Una volta incontrata la resistenza, inclinarla orizzontalmente prima di inserirla ulteriormente. Eseguire un'installazione lenta di 50 microlitri dell'inoculo batterico. Dopo l'installazione, tenere la siringa e il catetere in posizione per qualche altro secondo e poi ritrarsi lentamente per evitare perdite.
Utilizzare un catetere per gruppo sperimentale. Posizionare l'animale in posizione supina nel cono del naso per prepararlo per l'imaging e prepararlo per l'imaging utilizzando un catetere per gruppo sperimentale. Se necessario, somministrare antibiotici o farmaci sperimentali, come menzionato nel manoscritto del testo.
Aprire il software di acquisizione BLI e fare clic su Inizializza nel dispositivo di imaging per testare la fotocamera e il sistema di controllo dello stage e per raffreddare la fotocamera del dispositivo ad accoppiamento di carica a meno 90 gradi Celsius. Fare clic su Acquisizione, Salvataggio automatico a.Seleziona Luminescenza e Fotografia. Controllare le impostazioni luminescenti predefinite impostando il filtro di eccitazione su Blocca e il filtro di emissione su Apri.
Imposta il tempo di esposizione su auto quando scatti la prima immagine. Per le misurazioni in vivo e i segnali luminosi, impostare il tempo di esposizione a circa 30 secondi.

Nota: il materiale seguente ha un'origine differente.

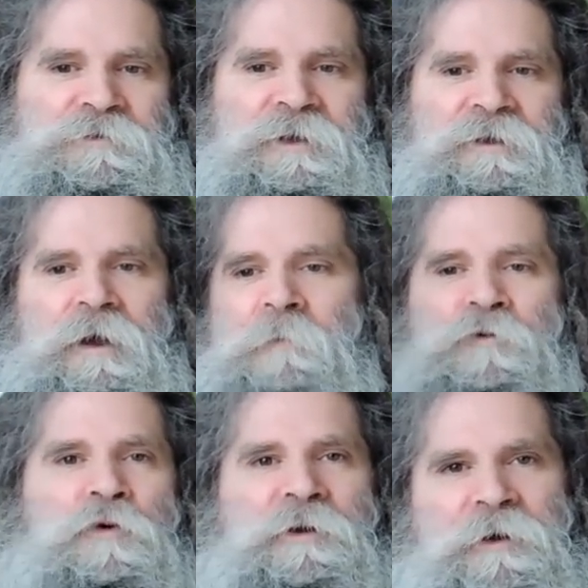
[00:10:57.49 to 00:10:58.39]
say I'm
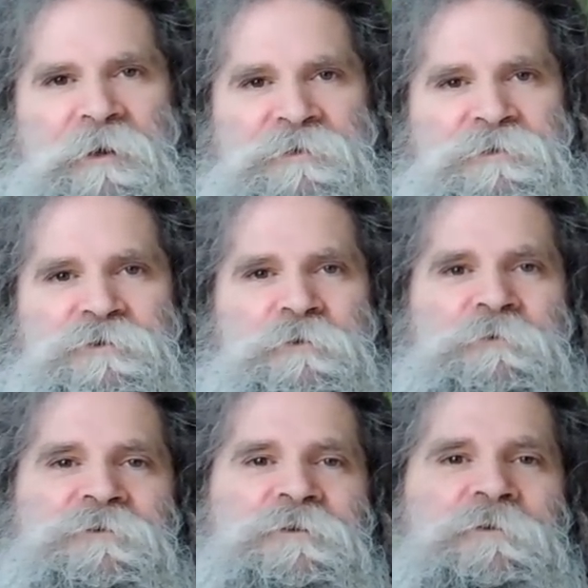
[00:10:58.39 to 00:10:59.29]
the one to listen to.
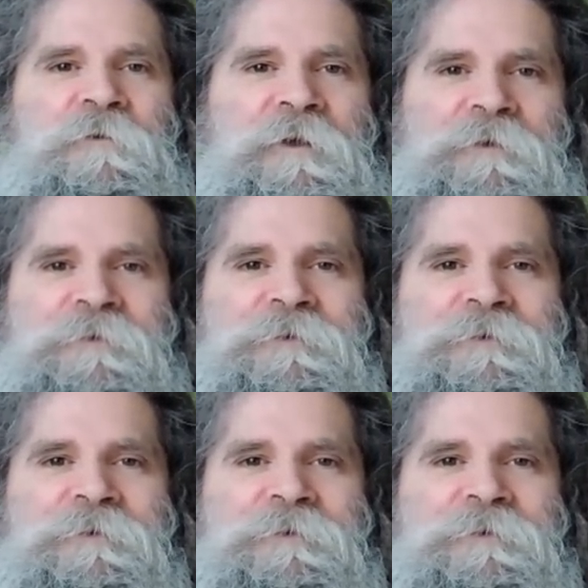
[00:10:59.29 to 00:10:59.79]
So they,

Ridurre il tempo di esposizione se viene visualizzato un avviso a causa di un'immagine satura.
Selezionare il binning medio, F/stop one, e scegliere il FOV corretto. Impostare l'altezza del soggetto su un centimetro durante l'imaging dei topi. Immagina fino a cinque miglia contemporaneamente e separa gli animali usando il deflettore di luce per impedire la riflessione.
Chiudi la porta e fai clic su Acquisisci per avviare la sequenza di imaging, quindi inserisci informazioni dettagliate sull'esperimento. Rimuovere i topi dalla camera di imaging e riportarli nella loro gabbia. Verificare il recupero completo dopo l'anestesia, quindi restituire le gabbie ai rack ventilati fino al successivo ciclo di imaging.
Avviare il software di imaging e caricare il file sperimentale facendo clic su Sfoglia. Utilizzare la tavolozza degli strumenti per regolare la scala dei colori dell'immagine. Utilizza gli strumenti ROI per disegnare una regione di interesse sull'immagine, assicurandoti che sia abbastanza grande da coprire l'area completa e utilizzando le stesse dimensioni per tutte le immagini.
Quindi fare clic su Misurazione del ROI per quantificare l'intensità della luce. Le successive immagini di topi ottenute immediatamente dopo l'installazione hanno mostrato che era robustamente rilevabile sopra le 20.000 unità formanti colonie, ed è stata stabilita una correlazione lineare tra le unità formanti colonie dell'inoculo e la bioluminescenza in vivo. La naturale evoluzione di un'infezione del tratto urinario è stata studiata in un gruppo di controllo che non ha ricevuto alcun trattamento.
L'effetto del trattamento antibiotico sulla cinetica dell'infezione è stato visualizzato in dettaglio in un gruppo di animali trattati con antibiotici. Una diminuzione immediata della carica batterica, misurata dal flusso totale di fotoni, è stata osservata dopo la prima dose di enrofloxacina. Nessuno degli animali trattati ha avuto un successivo aumento della carica batterica.
La carica batterica complessiva di ciascun animale è stata calcolata utilizzando l'area sotto la curva del flusso totale di fotoni trasformato nel log, mostrando una differenza significativa tra gli animali trattati con enrofloxacina e gli animali non trattati nel corso di 10 giorni. Questi risultati forniscono la prova del concetto che BLI può essere utilizzato per valutare le differenze nella cinetica dell'infezione UTI. L'imaging a bioluminescenza è una tecnica non invasiva che può essere combinata con altri metodi come la raccolta regolare di campioni urinari per l'analisi batterica o biochimica o per gli esperimenti.
Qui abbiamo dimostrato che l'imaging a bioluminescenza è un potente strumento per valutare nuove strategie terapeutiche sul decorso della malattia delle infezioni del tratto urinario.